What the task requires: Your task is to transcribe all the entries exactly, excluding pictures.

↓↓↓

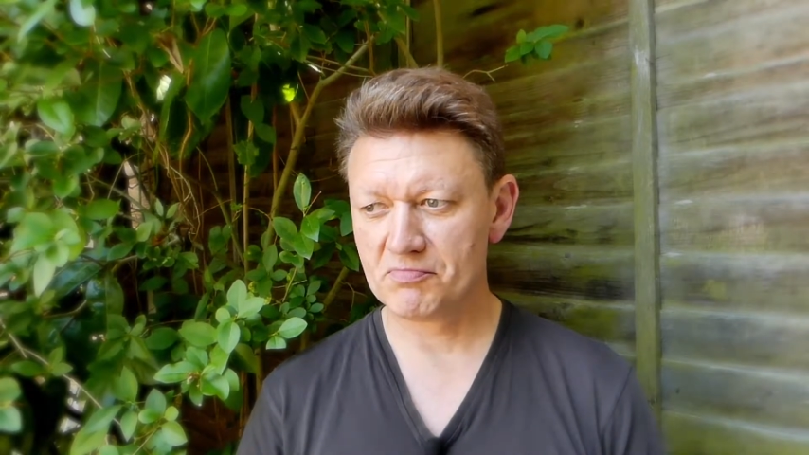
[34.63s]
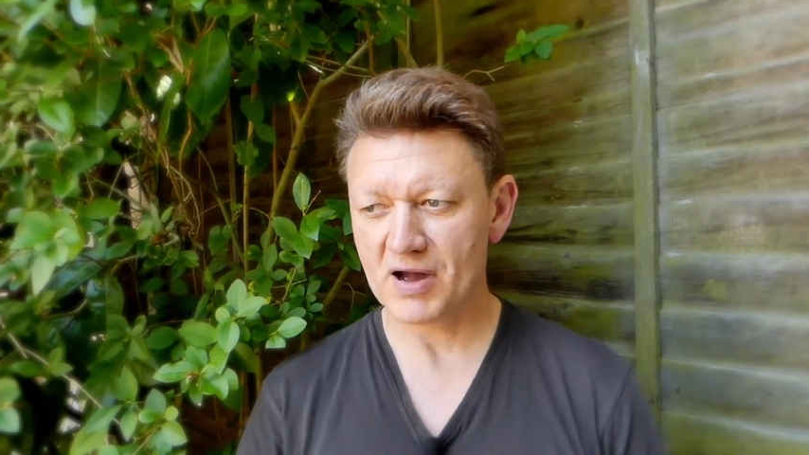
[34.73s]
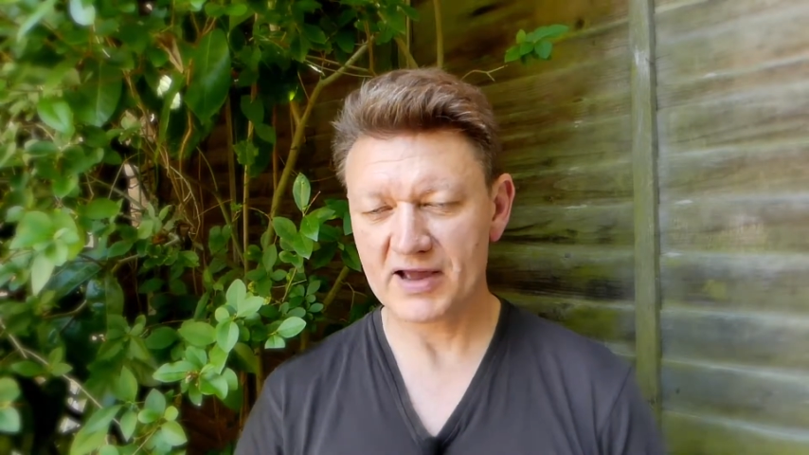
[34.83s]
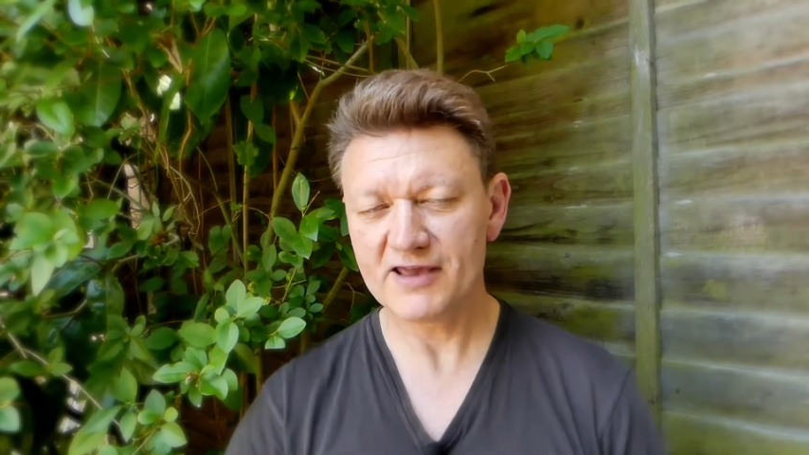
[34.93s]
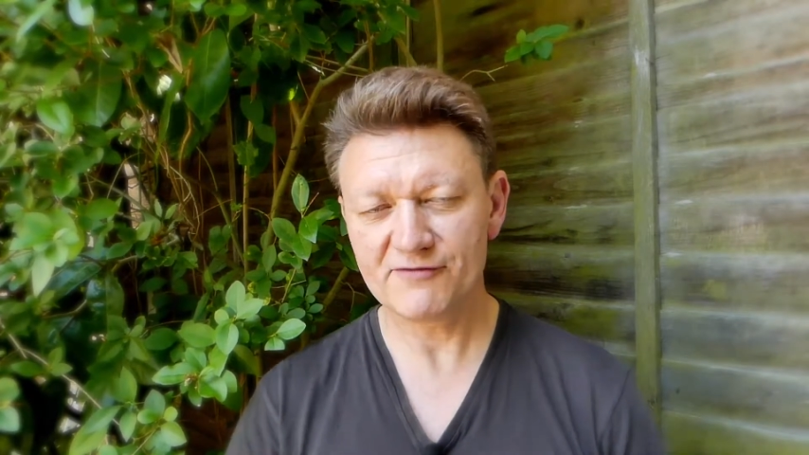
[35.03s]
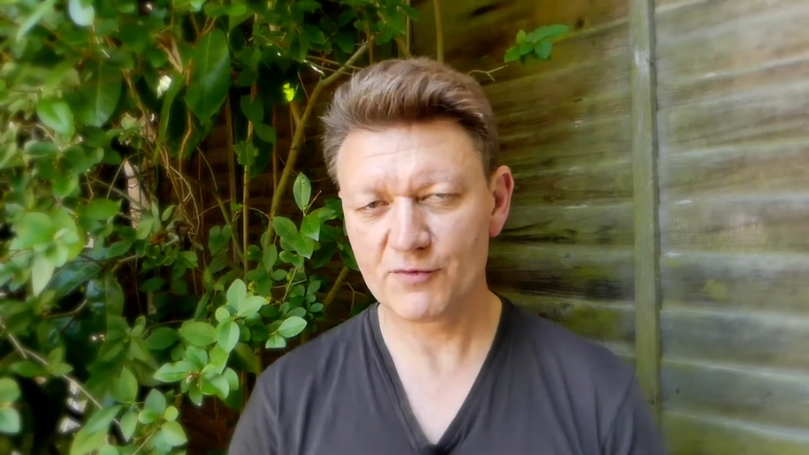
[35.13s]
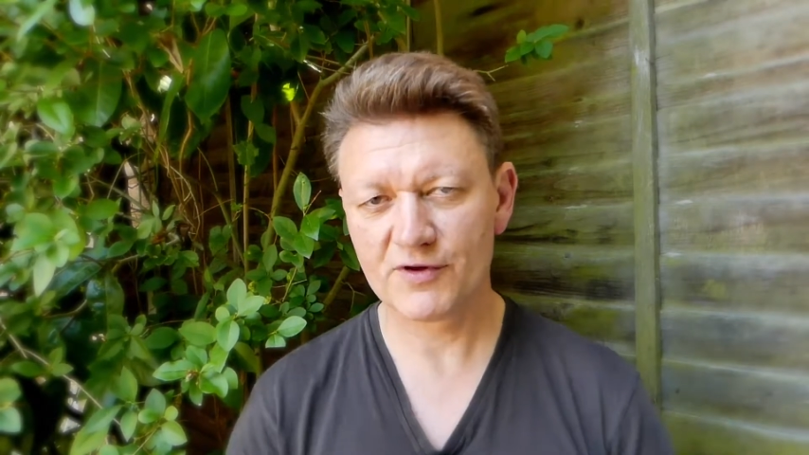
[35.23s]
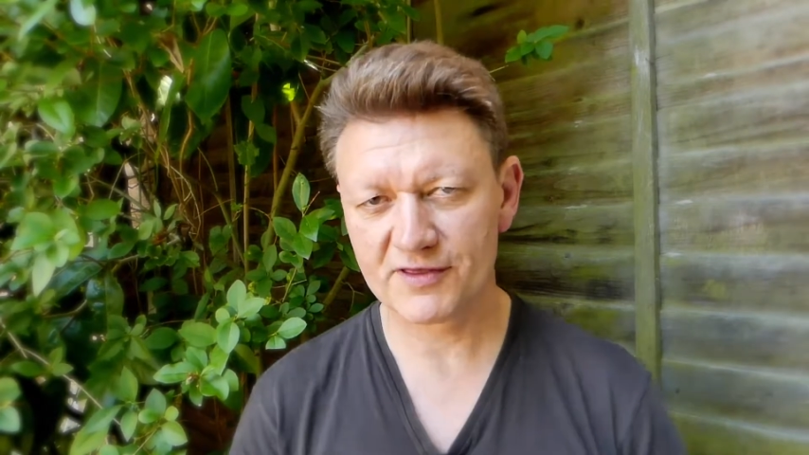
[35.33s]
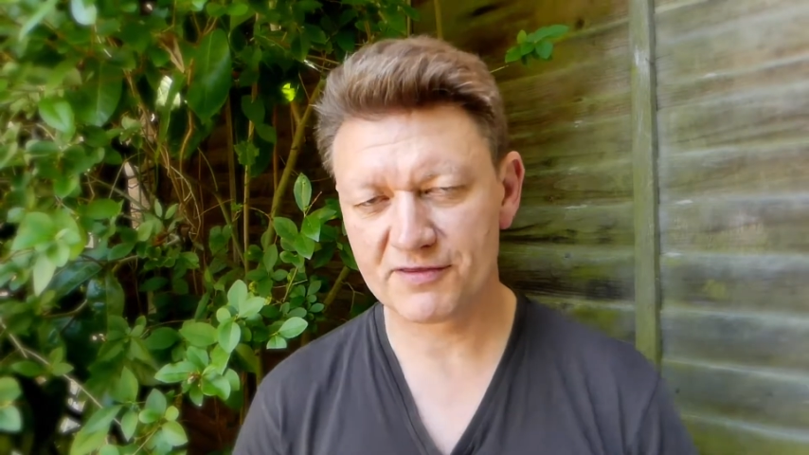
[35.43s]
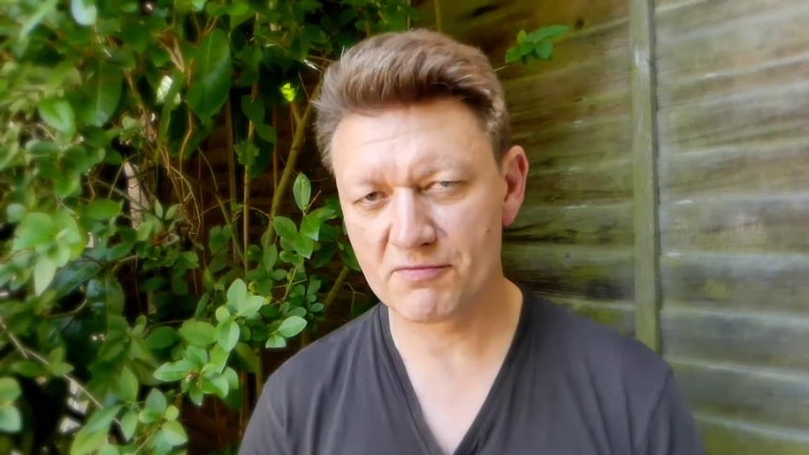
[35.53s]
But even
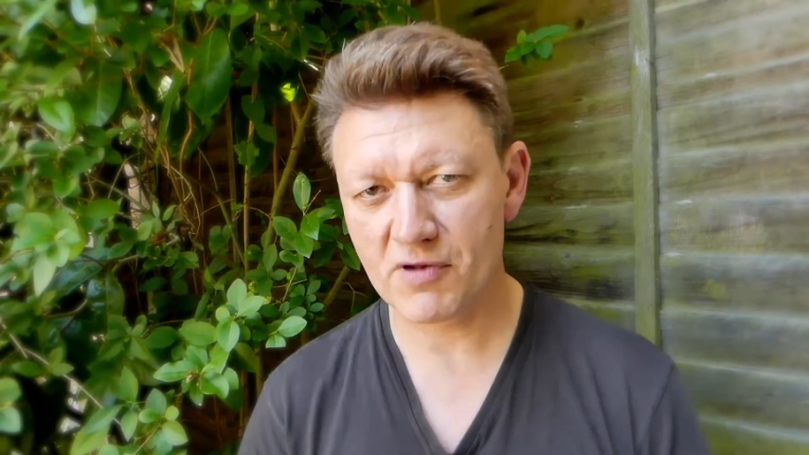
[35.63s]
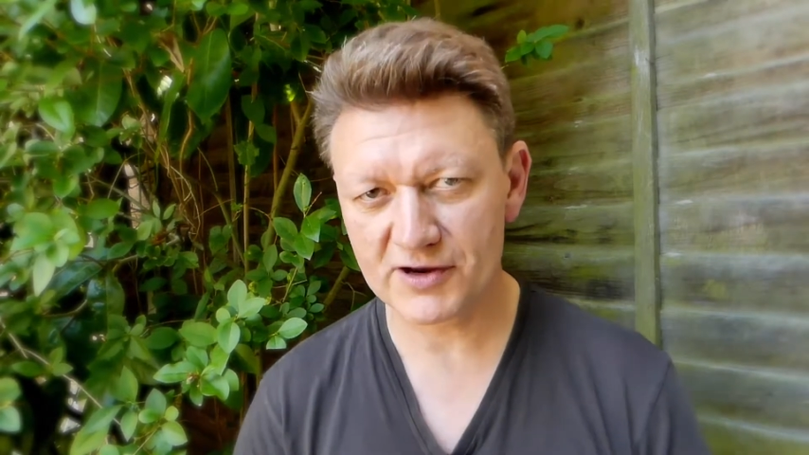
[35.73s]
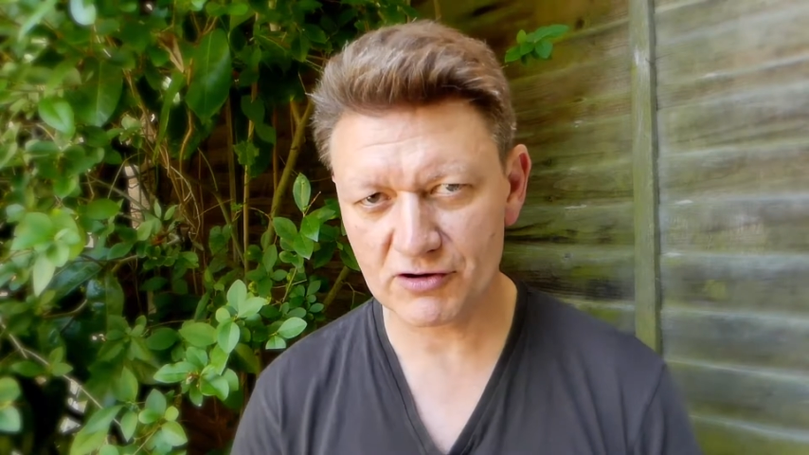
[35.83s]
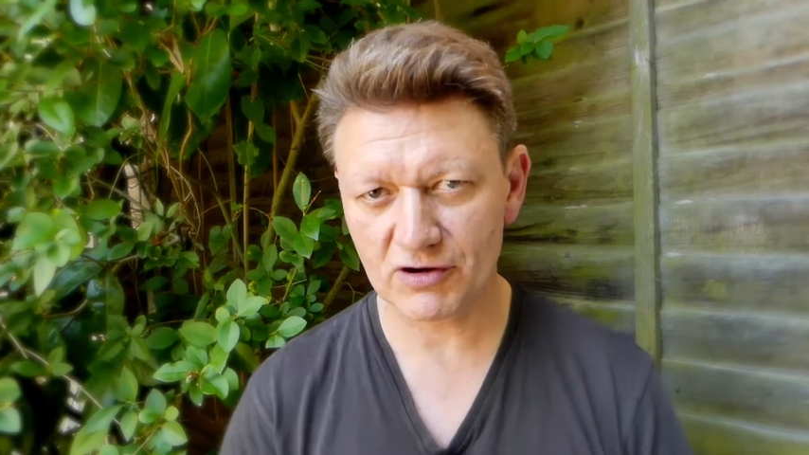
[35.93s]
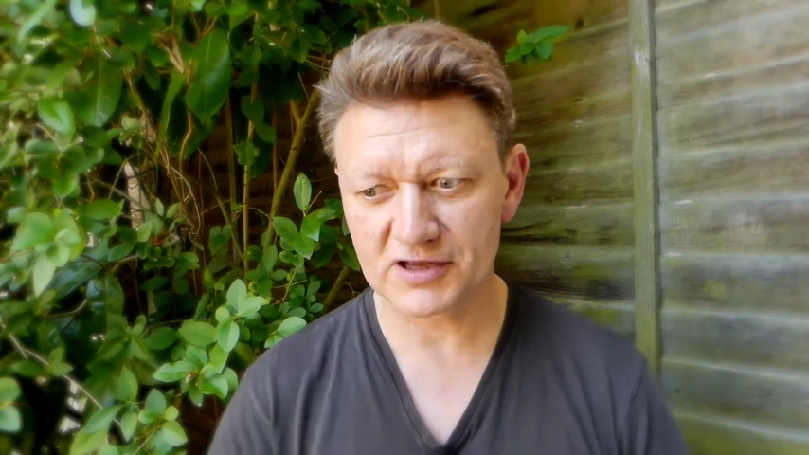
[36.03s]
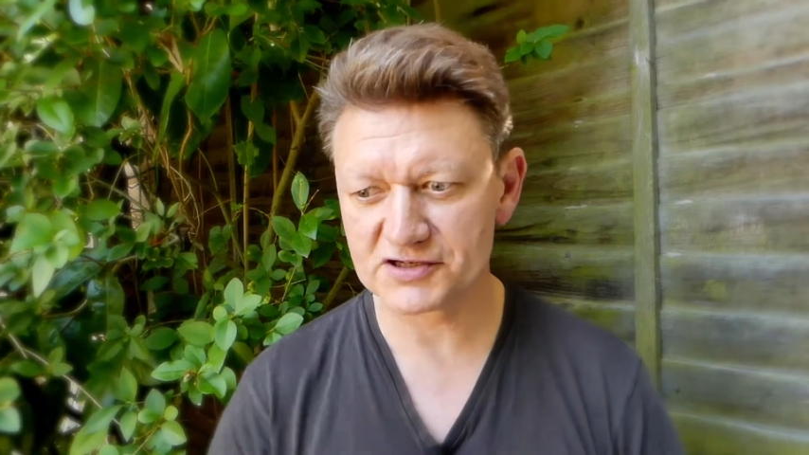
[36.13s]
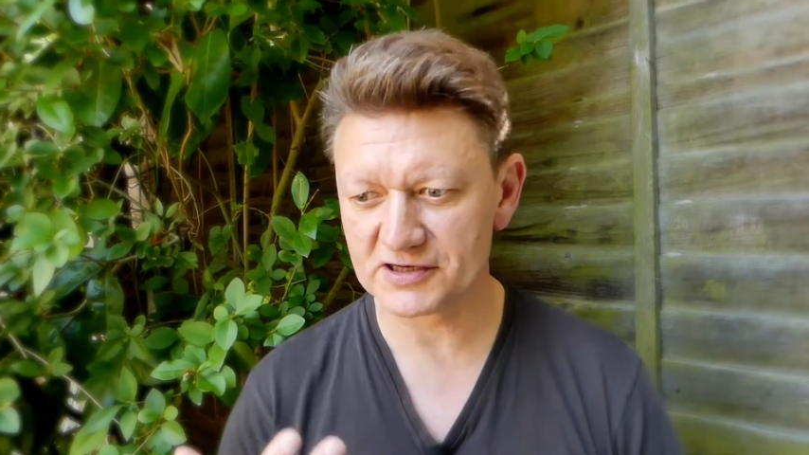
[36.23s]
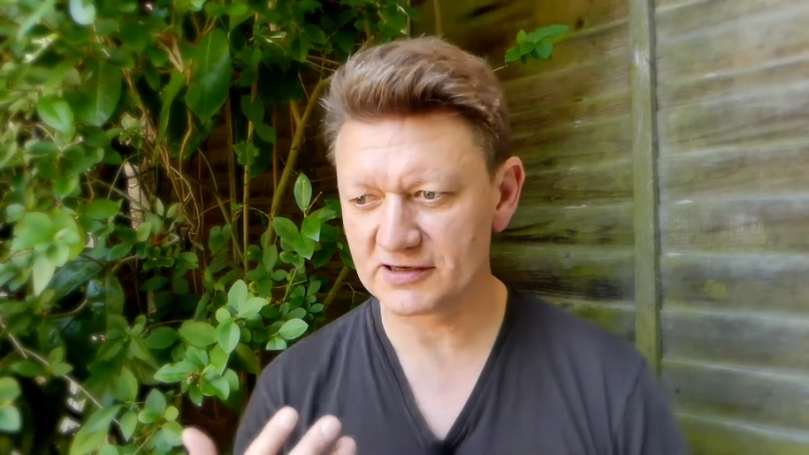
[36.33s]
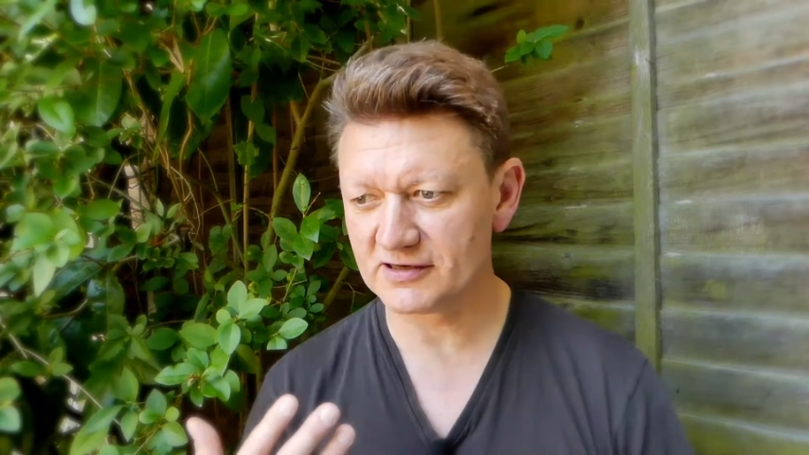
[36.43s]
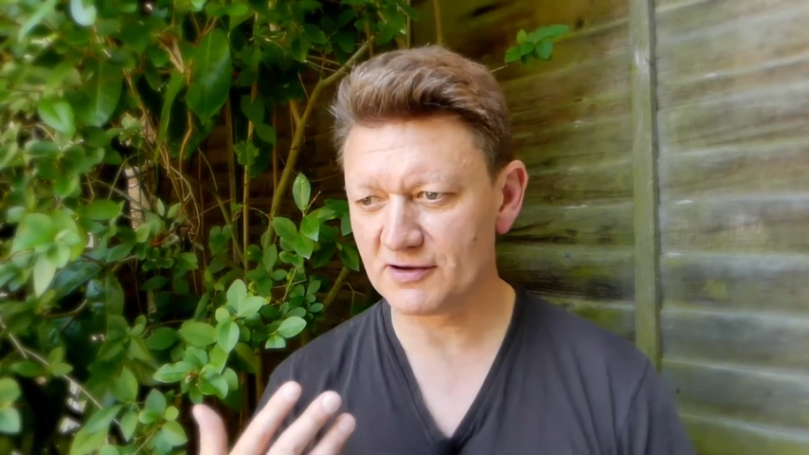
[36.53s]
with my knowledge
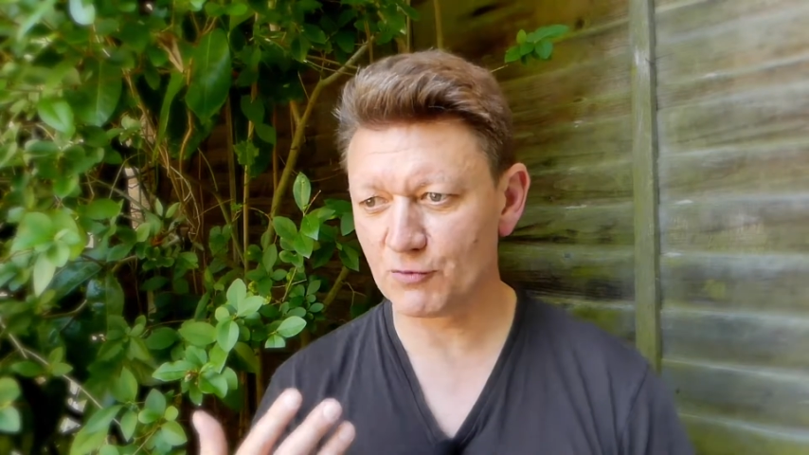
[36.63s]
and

↑↑↑

Answer space:
[34.63s]
[34.73s]
[34.83s]
[34.93s]
[35.03s]
[35.13s]
[35.23s]
[35.33s]
[35.43s]
[35.53s]
But even
[35.63s]
[35.73s]
[35.83s]
[35.93s]
[36.03s]
[36.13s]
[36.23s]
[36.33s]
[36.43s]
[36.53s]
with my knowledge
[36.63s]
and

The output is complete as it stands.